Di dalam masyarakat, kita manusia sebagai makhluk sosial tidak bisa memungkiri bahwa kita harus sering berkomunikasi dan melakukan interaksi untuk bertahan hidup. Seperti contohnya disaat kuliah ataupun kerja, kita sering dituntut untuk bekerja sebagai sebuah kelompok, demi mencapai tujuan tertentu. Chapter ini akan membahas tentang bagaimana kita dapat memastikan bahwa setiap orang melakukan kontribusi yang sama dalam kelompok, dan jika ada yang tidak aktif memberikan kontribusi, maka terdapat cara-cara tertentu untuk mengatasi dan mencegah hal tersebut.
Apakah sebenarnya yang dimaksud dengan social loafing? Social loafing terjadi ketika seorang individu menaruh lebih sedikit usaha di dalam kelompok dibandingkan disaat ia bekerja sendiri. Yang menemukan fenomena ini awalnya adalah seorang insinyur Perancis bernama Max Ringelmann. Ringelmann menamakan fenomena ini sebagai Ringelmann effect. Yang kemudian adanya fenomena ini telah dilakukan banyak penelitian untuk lebih jauh mengerti akan fenomena tersebut. Setelah itu, Latane, Williams, dan Harkins (1979) yang mengemukakan gagasan "social loafing." Apalagi ketika dikombinasikan dengan reward yang tidak sesuai dengan performance individu, maka individu akan cenderung mengurangi usaha yang dilakukan. Karau dan Williams menyebutkan ide collective effort model (CEM), bahwa orang akan lebih melakukan social loafing, ketika sulit untuk mengevaluasi kontribusi yang dilakukan dan tugas yang diberikan kompleks dan tidak begitu bermakna. Ukuran kelompok yang besar (> 10) dan budaya yang ada di dalam kelompok cenderung lebih individualistik juga akan menyebabkan hal tersebut. Seseorang yang berharap orang lain untuk berkontribusi lebih dan kelompok yang kurang akan kebersamaan dan komitmen akan lebih rentan menyebabkan orang untuk melakukan social loafing.
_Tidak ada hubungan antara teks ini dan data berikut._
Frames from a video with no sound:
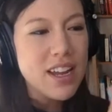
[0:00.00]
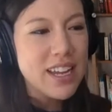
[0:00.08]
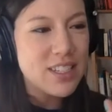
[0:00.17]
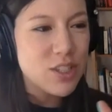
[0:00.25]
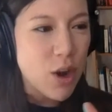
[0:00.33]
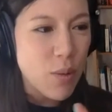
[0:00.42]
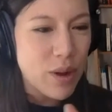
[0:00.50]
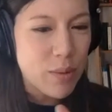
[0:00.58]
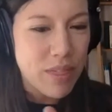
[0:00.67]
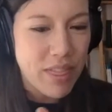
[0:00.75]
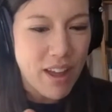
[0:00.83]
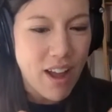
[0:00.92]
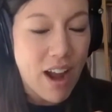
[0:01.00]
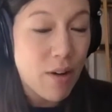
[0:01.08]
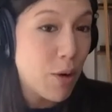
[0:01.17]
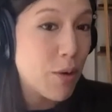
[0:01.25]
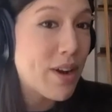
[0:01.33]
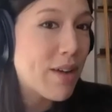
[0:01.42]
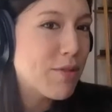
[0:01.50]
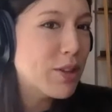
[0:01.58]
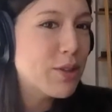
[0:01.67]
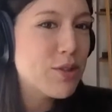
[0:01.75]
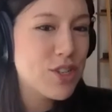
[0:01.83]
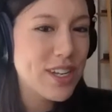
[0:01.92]
is going with our own
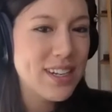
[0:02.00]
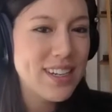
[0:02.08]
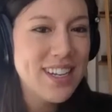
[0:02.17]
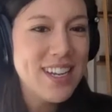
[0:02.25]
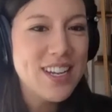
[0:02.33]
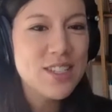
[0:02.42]
evolution. Mm.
Melihat adanya berbagai fenomena tersebut, Rothwell mengemukakan cara untuk mengurangi social loafing, yang disebut dengan 3C, yaitu collaboration, content, dan choice. Kolaborasi yang dimaksud adalah untuk memberikan setiap individu tugas yang spesifik, jelas, dan bermakna. Content merupakan antara tugas dan goals yang dicapai harus jelas hubungannya. Sedangkan choice adalah memberikan individu kesempatan untuk memilih tugas-tugas yang ada, karena dengan memilih sendiri individu akan cenderung memiliki rasa tanggung jawab atas tugas tersebut dan dapat merasakan sebuah "ownership" dari tugas yang dipilihnya.
Kemudian Thompson juga membagikan strategi untuk mengurangi social loafing menjadi 2 bagian, yaitu strategi motivasi dan strategi koordinasi.
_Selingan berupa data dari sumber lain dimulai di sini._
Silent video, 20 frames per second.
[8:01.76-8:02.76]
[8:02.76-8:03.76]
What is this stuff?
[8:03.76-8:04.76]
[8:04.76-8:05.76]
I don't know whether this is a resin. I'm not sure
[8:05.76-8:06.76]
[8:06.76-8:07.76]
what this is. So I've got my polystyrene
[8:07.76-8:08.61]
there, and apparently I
Jika terdapat seorang social loafer di dalam kelompok, Rothwell juga mengemukakan beberapa strategi untuk meningkatkan kontribusi individu tersebut, dengan melakukan konfrontasi atau berhadapan langsung dengan individu tersebut. Kemudian dapat juga melakukan diskusi kelompok, membagi ulang tugas, dan melibatkan boss/atasan. Jika langkah-langkah tersebut telah dilakukan dan tidak menunjukkan perubahan, maka pilihan terakhir adalah mengeluarkan individu tersebut dari kelompok.